Start of DATA FOR REVIEW

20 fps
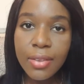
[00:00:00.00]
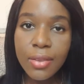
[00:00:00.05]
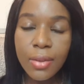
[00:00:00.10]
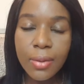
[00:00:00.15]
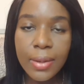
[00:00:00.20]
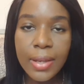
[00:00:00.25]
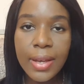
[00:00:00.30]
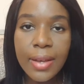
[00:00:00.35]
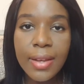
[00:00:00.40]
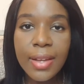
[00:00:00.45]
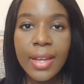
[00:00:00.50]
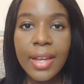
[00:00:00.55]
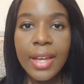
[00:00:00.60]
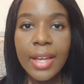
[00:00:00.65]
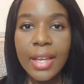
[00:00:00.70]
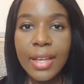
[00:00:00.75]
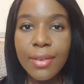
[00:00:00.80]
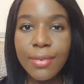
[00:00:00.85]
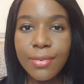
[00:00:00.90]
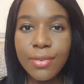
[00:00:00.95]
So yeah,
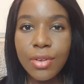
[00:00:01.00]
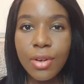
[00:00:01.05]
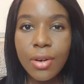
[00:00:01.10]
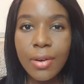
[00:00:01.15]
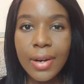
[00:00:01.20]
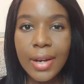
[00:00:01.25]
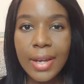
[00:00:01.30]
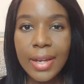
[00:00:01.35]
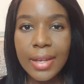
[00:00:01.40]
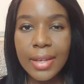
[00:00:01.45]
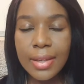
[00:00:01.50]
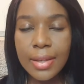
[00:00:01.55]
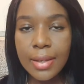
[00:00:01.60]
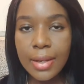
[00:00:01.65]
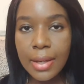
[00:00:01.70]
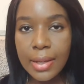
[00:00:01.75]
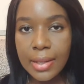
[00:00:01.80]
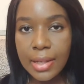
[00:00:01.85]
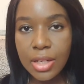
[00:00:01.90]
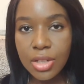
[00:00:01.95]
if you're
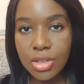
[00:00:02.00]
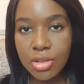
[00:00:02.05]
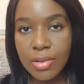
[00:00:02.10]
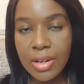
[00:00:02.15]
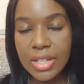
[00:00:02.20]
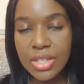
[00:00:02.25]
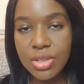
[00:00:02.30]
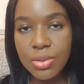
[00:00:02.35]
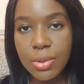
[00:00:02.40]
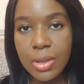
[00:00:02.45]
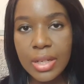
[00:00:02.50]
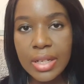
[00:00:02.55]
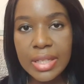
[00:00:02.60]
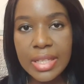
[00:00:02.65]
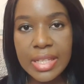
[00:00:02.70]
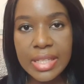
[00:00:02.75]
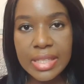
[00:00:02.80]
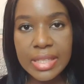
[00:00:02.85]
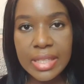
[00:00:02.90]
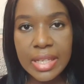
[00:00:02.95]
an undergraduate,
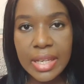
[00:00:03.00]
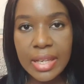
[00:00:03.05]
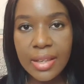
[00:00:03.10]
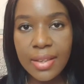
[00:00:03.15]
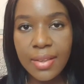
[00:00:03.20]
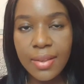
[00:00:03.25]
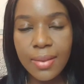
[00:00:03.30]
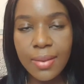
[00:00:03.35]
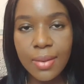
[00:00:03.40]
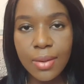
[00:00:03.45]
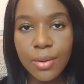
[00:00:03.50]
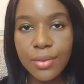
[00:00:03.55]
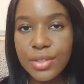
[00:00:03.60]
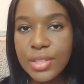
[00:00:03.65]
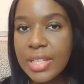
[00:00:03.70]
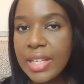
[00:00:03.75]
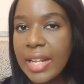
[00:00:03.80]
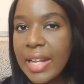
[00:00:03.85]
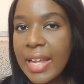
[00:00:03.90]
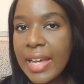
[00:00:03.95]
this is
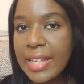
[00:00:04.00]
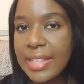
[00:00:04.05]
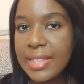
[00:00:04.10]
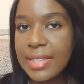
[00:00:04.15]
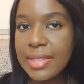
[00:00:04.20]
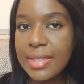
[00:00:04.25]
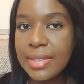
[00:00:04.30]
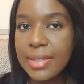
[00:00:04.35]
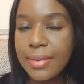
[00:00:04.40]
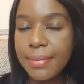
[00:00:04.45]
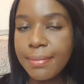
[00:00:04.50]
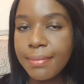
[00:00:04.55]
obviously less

End of DATA FOR REVIEW
Start of DATA FOR REVIEW

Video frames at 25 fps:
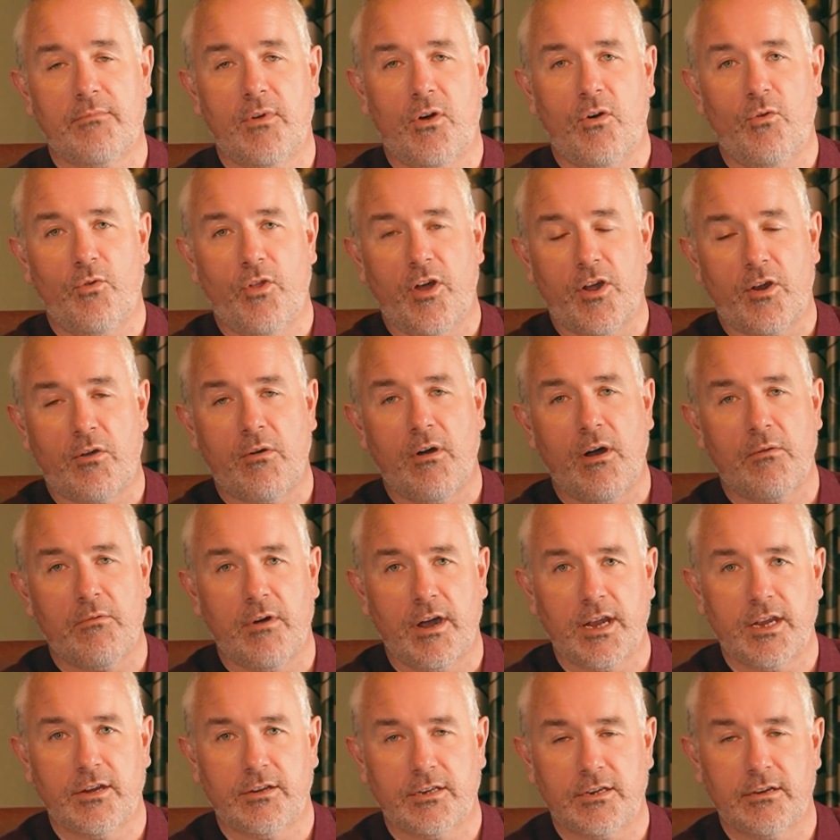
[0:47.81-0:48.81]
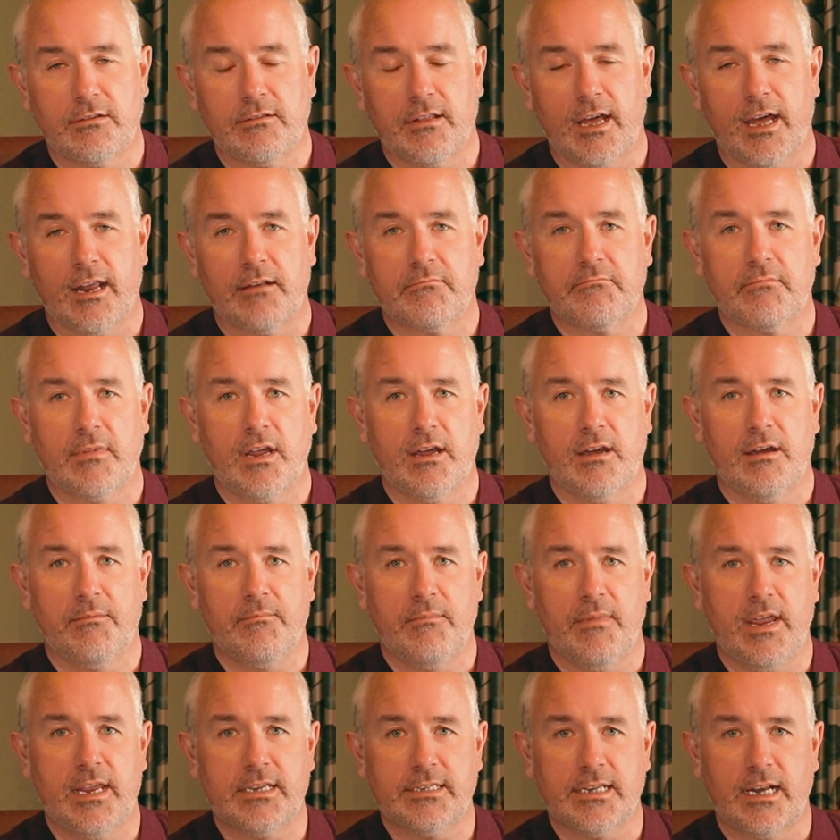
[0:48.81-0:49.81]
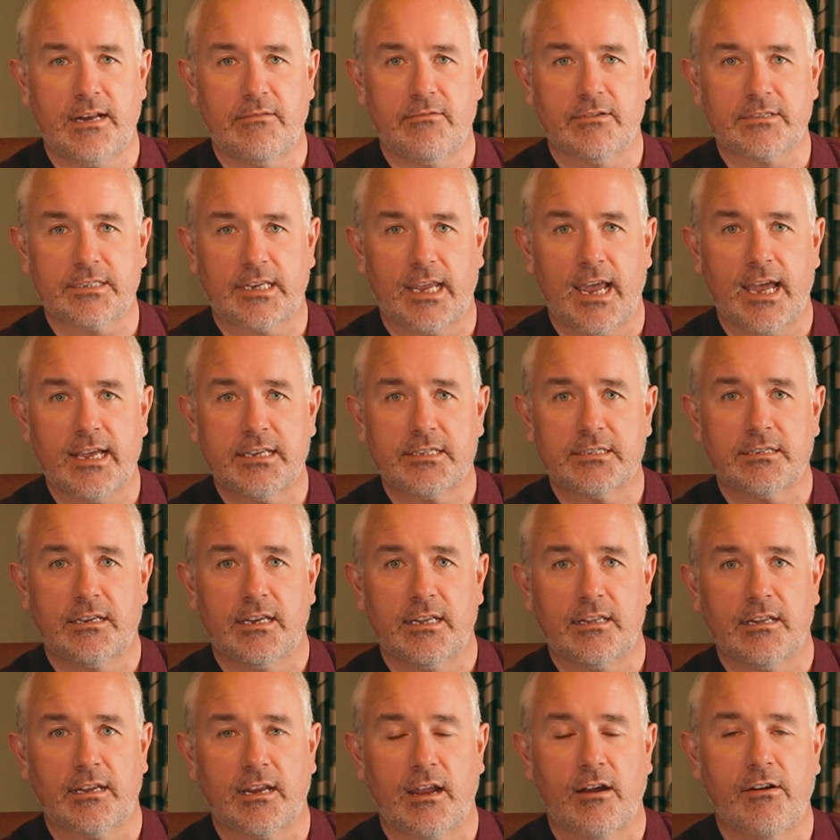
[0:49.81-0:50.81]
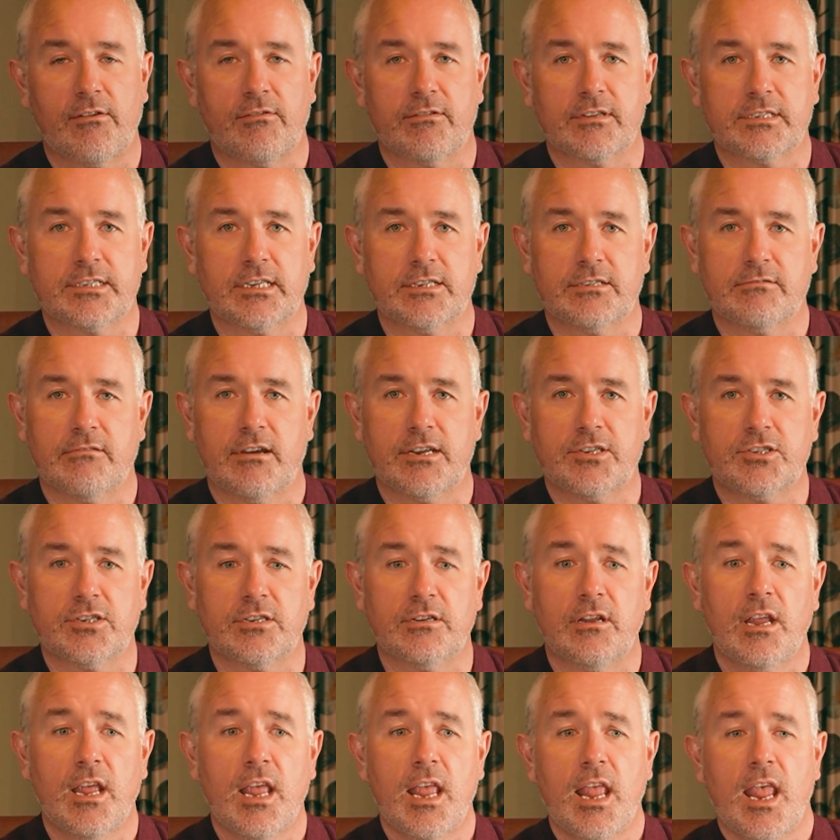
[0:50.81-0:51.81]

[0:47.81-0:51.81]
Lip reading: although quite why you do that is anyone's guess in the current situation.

End of DATA FOR REVIEW

**EXERCISE REQUIREMENTS:** In the material above, which lines fall between the one holding "[00:00:00.10]" and the one holding "[00:00:03.55]", inclusive? Print exactly those, with the pictures left out.

**REPLY:**
[00:00:00.10]
[00:00:00.15]
[00:00:00.20]
[00:00:00.25]
[00:00:00.30]
[00:00:00.35]
[00:00:00.40]
[00:00:00.45]
[00:00:00.50]
[00:00:00.55]
[00:00:00.60]
[00:00:00.65]
[00:00:00.70]
[00:00:00.75]
[00:00:00.80]
[00:00:00.85]
[00:00:00.90]
[00:00:00.95]
So yeah,
[00:00:01.00]
[00:00:01.05]
[00:00:01.10]
[00:00:01.15]
[00:00:01.20]
[00:00:01.25]
[00:00:01.30]
[00:00:01.35]
[00:00:01.40]
[00:00:01.45]
[00:00:01.50]
[00:00:01.55]
[00:00:01.60]
[00:00:01.65]
[00:00:01.70]
[00:00:01.75]
[00:00:01.80]
[00:00:01.85]
[00:00:01.90]
[00:00:01.95]
if you're
[00:00:02.00]
[00:00:02.05]
[00:00:02.10]
[00:00:02.15]
[00:00:02.20]
[00:00:02.25]
[00:00:02.30]
[00:00:02.35]
[00:00:02.40]
[00:00:02.45]
[00:00:02.50]
[00:00:02.55]
[00:00:02.60]
[00:00:02.65]
[00:00:02.70]
[00:00:02.75]
[00:00:02.80]
[00:00:02.85]
[00:00:02.90]
[00:00:02.95]
an undergraduate,
[00:00:03.00]
[00:00:03.05]
[00:00:03.10]
[00:00:03.15]
[00:00:03.20]
[00:00:03.25]
[00:00:03.30]
[00:00:03.35]
[00:00:03.40]
[00:00:03.45]
[00:00:03.50]
[00:00:03.55]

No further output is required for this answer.